■ Problem ■
For the lines from the one with "[5:23.41-5:27.11]" to the end of the listing below, both ends included, give an exact copy and nothing more. Do not copy pictures.

■ Information provided ■

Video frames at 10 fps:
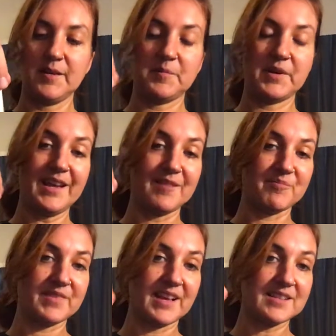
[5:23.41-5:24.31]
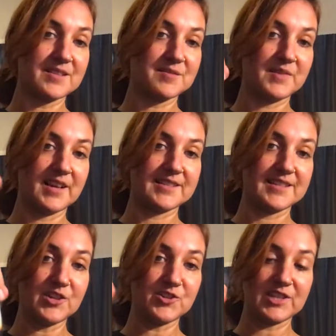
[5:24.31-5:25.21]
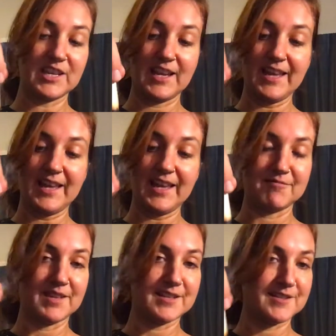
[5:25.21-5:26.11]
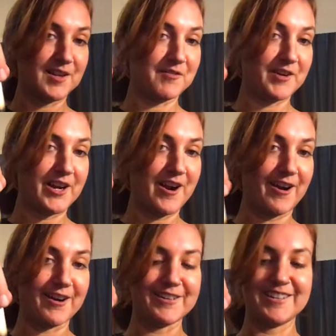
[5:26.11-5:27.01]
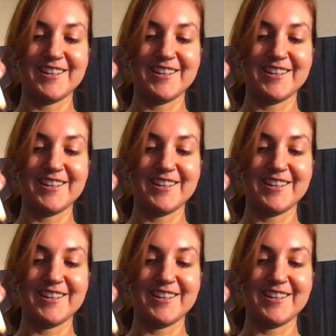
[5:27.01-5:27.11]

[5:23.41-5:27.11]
But yeah, that's essentially it. It's not very hard.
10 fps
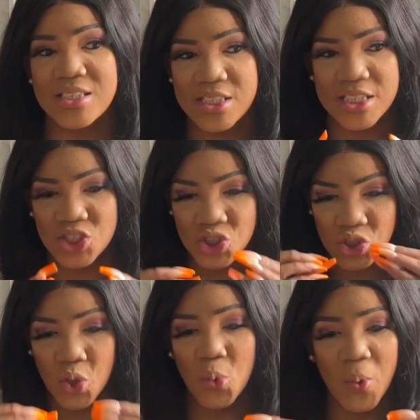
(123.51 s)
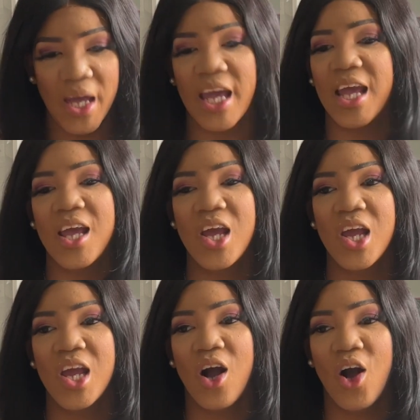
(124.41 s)
There's no way
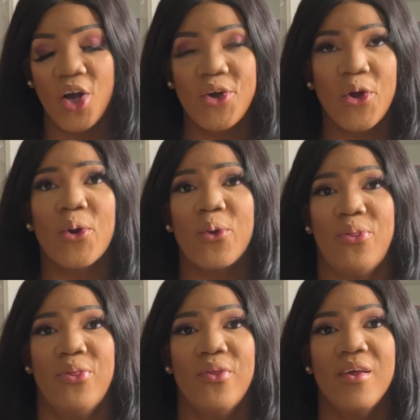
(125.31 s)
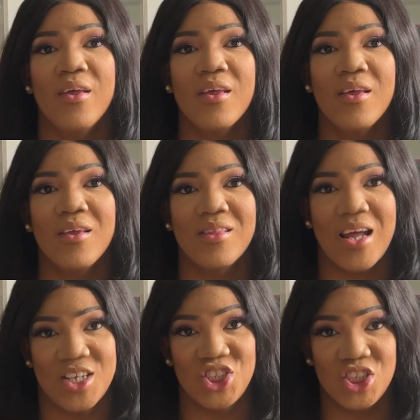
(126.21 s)
on earth
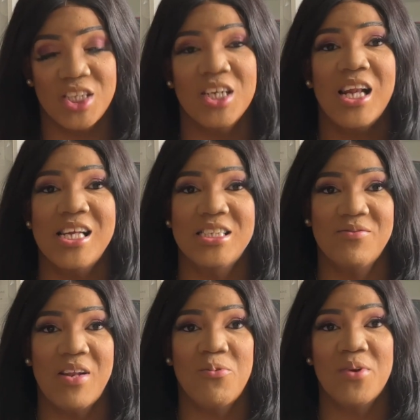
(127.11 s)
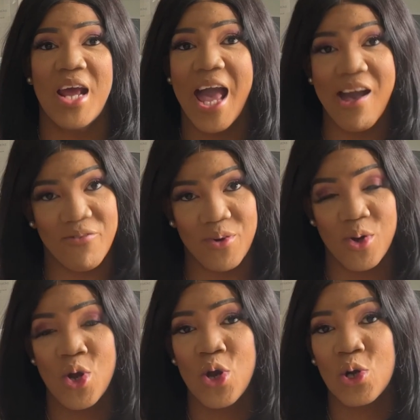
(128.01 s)
that a Chanel Classic Flap would
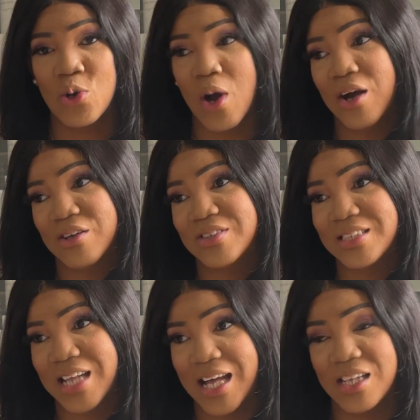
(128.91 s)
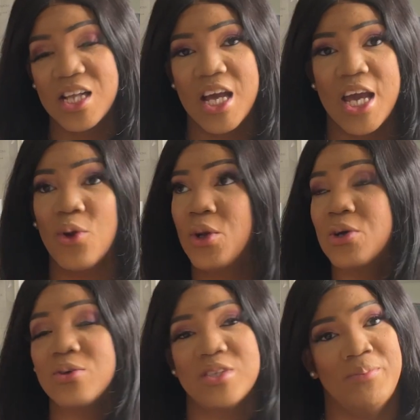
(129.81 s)
ever go out of style. It only
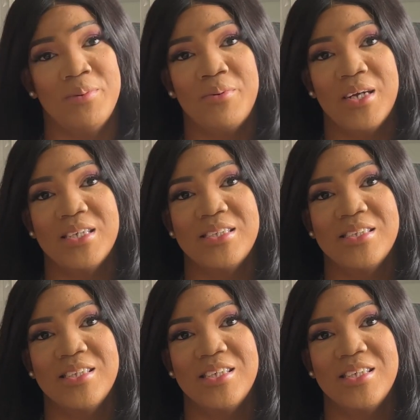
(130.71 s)
goes up in price.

■ Exercise solution ■
[5:23.41-5:27.11]
But yeah, that's essentially it. It's not very hard.
10 fps
(123.51 s)
(124.41 s)
There's no way
(125.31 s)
(126.21 s)
on earth
(127.11 s)
(128.01 s)
that a Chanel Classic Flap would
(128.91 s)
(129.81 s)
ever go out of style. It only
(130.71 s)
goes up in price.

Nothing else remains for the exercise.